**What is required:**
Your output should be the entries below, from the first line up to and including the line with "[1.04-1.57s]", reproduced exactly and with no other lines.

**Provided entries:**

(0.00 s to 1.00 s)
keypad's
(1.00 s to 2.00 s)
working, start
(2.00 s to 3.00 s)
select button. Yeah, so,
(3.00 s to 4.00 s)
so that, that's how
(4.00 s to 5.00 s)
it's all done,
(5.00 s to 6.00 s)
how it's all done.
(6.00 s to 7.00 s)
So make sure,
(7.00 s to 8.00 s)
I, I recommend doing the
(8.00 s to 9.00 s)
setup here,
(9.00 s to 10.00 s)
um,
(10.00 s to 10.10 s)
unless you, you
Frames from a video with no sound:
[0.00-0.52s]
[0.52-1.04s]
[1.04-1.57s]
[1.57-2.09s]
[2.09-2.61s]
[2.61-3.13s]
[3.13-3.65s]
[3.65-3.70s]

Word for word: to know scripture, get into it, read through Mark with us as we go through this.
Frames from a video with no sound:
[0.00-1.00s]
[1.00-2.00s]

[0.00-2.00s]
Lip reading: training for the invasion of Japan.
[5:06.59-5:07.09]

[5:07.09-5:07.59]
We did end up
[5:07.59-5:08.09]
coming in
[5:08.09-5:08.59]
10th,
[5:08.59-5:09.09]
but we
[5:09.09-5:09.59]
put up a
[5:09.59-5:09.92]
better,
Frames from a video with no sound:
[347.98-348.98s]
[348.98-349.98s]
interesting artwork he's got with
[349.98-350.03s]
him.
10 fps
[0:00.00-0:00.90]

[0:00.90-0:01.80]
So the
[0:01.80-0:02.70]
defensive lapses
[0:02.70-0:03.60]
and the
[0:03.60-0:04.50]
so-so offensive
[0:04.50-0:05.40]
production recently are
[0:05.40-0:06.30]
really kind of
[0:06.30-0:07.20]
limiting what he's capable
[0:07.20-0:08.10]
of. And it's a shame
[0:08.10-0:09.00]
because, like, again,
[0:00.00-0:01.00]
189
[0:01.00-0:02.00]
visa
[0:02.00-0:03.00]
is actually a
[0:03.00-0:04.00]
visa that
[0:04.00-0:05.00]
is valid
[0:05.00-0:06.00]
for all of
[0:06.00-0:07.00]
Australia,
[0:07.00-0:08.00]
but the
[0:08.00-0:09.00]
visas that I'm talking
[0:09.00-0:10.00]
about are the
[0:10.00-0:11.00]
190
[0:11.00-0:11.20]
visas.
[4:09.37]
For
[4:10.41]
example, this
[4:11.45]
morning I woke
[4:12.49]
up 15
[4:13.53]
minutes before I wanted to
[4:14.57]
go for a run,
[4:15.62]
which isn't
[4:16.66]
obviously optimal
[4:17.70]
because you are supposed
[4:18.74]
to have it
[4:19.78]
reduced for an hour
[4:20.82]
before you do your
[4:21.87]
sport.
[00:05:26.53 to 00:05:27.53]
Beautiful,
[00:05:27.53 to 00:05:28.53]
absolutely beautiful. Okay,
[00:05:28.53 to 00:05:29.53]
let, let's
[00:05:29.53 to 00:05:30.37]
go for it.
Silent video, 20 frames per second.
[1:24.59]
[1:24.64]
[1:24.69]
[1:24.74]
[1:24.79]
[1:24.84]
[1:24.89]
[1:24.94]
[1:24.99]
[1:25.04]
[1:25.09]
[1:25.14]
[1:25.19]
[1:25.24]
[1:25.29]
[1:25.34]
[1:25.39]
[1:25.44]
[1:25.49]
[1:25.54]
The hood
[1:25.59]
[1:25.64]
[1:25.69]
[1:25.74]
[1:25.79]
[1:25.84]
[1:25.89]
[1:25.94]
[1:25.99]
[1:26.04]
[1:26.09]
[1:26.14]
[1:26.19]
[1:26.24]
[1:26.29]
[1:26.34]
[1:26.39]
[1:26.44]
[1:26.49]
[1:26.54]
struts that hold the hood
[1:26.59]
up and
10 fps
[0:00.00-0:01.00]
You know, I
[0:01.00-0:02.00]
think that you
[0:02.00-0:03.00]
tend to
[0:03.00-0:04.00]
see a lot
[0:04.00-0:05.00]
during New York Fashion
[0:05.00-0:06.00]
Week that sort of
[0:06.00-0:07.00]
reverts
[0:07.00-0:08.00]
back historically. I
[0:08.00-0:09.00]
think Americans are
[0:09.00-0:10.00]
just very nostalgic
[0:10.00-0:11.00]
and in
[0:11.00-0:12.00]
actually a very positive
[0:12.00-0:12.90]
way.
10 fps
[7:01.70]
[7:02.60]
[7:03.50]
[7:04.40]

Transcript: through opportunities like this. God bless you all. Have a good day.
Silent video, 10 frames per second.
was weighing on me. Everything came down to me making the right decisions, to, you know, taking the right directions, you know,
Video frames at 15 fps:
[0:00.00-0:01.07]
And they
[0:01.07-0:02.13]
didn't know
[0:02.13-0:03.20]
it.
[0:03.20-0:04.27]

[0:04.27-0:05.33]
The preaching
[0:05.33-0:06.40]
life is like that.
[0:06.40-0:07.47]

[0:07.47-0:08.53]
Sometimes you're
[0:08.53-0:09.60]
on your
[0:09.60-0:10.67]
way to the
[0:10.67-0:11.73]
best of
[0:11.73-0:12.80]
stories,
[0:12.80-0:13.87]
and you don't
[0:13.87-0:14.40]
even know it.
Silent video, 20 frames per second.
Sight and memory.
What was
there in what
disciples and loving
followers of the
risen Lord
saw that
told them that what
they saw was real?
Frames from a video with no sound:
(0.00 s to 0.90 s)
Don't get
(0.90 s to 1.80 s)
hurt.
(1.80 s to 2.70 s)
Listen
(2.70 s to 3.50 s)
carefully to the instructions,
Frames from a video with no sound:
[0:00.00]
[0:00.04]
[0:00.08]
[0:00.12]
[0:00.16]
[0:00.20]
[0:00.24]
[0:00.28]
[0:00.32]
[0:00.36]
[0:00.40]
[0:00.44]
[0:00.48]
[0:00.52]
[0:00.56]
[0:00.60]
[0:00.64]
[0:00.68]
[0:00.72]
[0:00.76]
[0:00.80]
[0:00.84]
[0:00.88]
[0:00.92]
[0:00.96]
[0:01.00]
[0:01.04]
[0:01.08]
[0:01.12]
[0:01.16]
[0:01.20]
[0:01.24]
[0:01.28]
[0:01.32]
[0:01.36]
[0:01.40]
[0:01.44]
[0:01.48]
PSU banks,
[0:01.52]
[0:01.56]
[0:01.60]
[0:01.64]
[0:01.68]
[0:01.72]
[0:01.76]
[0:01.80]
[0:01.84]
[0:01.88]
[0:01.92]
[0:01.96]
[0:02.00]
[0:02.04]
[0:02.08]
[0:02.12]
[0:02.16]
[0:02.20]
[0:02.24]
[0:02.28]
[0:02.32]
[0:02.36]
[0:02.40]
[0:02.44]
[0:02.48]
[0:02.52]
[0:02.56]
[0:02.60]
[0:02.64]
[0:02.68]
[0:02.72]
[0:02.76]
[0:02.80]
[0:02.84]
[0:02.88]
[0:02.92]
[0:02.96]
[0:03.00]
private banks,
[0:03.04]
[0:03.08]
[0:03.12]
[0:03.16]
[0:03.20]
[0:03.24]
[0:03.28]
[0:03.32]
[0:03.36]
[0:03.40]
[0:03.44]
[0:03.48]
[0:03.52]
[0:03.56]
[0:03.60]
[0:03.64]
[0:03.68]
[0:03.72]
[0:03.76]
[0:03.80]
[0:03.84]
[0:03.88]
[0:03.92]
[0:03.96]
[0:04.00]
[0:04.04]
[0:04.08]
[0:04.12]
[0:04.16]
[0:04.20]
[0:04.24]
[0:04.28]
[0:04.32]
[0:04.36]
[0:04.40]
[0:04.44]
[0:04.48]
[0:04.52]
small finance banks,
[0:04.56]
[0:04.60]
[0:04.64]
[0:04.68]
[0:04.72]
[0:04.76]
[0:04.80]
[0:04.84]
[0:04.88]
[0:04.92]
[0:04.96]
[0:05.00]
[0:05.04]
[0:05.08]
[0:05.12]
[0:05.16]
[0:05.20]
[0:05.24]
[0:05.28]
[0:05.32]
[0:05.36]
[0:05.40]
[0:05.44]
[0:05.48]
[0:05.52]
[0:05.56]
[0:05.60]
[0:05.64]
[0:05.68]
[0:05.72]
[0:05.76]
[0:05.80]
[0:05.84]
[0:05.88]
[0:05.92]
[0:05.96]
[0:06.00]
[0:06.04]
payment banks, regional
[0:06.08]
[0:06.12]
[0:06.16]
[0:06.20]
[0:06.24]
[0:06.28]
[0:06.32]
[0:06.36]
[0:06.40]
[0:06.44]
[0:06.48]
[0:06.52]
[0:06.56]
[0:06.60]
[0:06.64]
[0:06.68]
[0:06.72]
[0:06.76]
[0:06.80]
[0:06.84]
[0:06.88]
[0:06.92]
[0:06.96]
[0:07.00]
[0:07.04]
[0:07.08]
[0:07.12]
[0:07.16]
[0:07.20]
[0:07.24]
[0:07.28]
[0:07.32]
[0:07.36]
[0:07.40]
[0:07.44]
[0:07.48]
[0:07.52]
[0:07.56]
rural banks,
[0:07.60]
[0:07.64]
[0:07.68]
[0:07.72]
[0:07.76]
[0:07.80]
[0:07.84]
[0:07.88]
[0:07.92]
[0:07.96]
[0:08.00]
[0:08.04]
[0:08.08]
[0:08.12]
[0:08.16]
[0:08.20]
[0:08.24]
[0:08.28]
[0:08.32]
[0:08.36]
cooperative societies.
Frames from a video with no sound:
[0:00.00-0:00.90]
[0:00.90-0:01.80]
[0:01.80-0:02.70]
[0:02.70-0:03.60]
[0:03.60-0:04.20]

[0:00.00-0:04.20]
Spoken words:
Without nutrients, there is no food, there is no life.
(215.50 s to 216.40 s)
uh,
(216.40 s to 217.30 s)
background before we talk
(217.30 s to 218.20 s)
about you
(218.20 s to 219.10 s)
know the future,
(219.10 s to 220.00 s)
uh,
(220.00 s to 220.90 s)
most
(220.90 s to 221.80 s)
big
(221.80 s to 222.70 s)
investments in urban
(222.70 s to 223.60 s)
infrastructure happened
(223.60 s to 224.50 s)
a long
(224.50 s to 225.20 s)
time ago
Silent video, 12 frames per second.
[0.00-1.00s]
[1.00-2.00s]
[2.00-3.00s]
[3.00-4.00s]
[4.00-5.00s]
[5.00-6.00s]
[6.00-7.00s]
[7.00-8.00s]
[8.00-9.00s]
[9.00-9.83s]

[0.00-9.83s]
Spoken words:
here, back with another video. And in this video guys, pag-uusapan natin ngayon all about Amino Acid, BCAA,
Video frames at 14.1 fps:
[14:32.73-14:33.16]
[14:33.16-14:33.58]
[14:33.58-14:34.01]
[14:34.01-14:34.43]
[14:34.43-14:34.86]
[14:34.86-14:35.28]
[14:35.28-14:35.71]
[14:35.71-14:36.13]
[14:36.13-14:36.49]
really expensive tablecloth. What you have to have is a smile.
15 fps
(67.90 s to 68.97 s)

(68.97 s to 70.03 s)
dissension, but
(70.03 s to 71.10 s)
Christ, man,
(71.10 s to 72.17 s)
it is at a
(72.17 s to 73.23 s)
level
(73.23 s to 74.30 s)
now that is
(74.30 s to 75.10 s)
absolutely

**Written solution:**
(0.00 s to 1.00 s)
keypad's
(1.00 s to 2.00 s)
working, start
(2.00 s to 3.00 s)
select button. Yeah, so,
(3.00 s to 4.00 s)
so that, that's how
(4.00 s to 5.00 s)
it's all done,
(5.00 s to 6.00 s)
how it's all done.
(6.00 s to 7.00 s)
So make sure,
(7.00 s to 8.00 s)
I, I recommend doing the
(8.00 s to 9.00 s)
setup here,
(9.00 s to 10.00 s)
um,
(10.00 s to 10.10 s)
unless you, you
Frames from a video with no sound:
[0.00-0.52s]
[0.52-1.04s]
[1.04-1.57s]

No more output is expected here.